Data supplied:

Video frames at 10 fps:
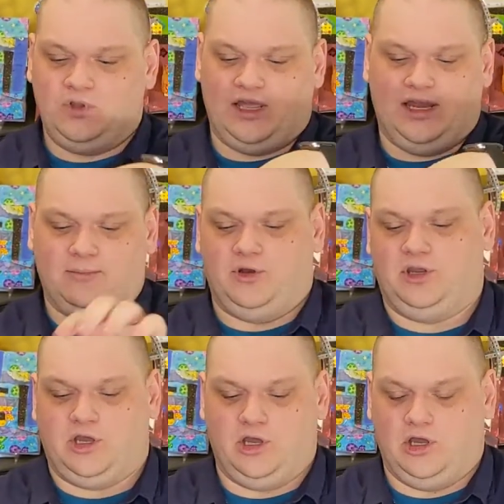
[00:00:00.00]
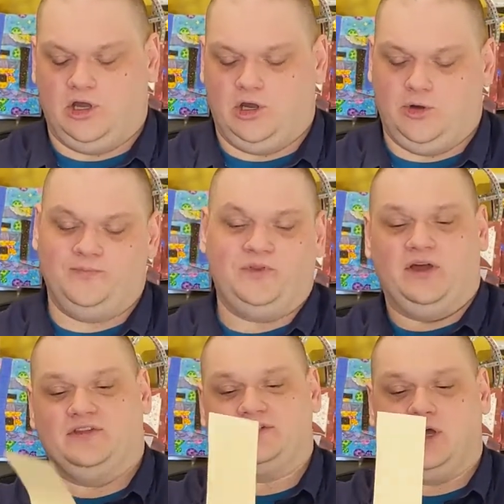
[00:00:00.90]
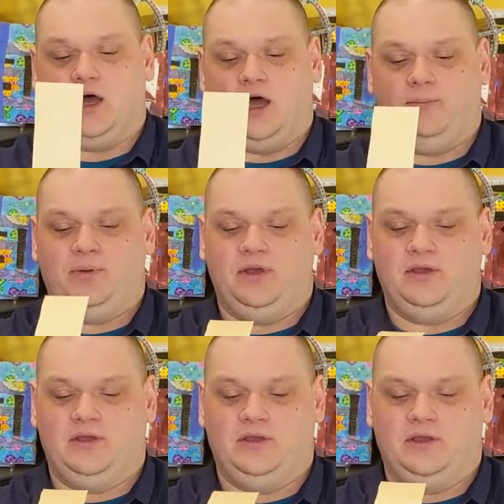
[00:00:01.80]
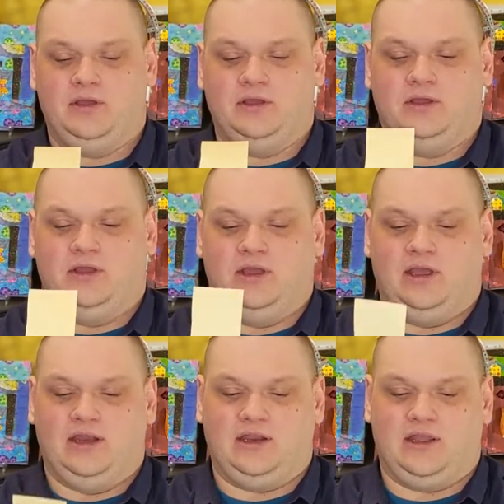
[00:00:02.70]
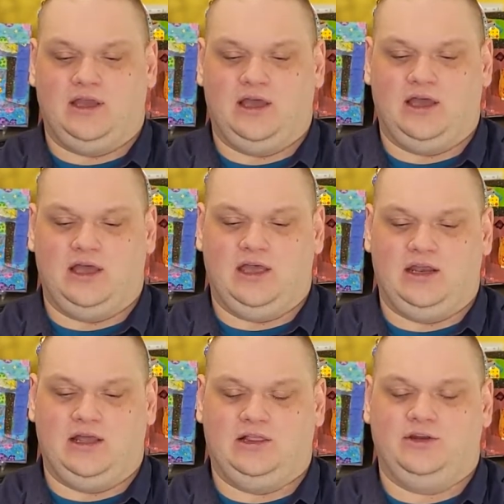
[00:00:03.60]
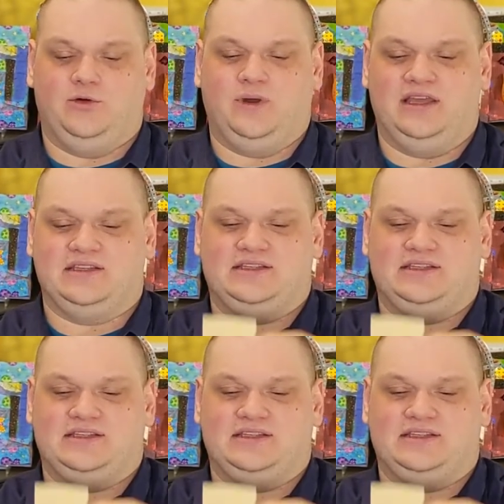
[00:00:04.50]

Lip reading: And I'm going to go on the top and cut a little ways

Task to complete: In the copy, omit the pictures and give every line of the data exactly.

Worked solution:
Video frames at 10 fps:
[00:00:00.00]
[00:00:00.90]
[00:00:01.80]
[00:00:02.70]
[00:00:03.60]
[00:00:04.50]

Lip reading: And I'm going to go on the top and cut a little ways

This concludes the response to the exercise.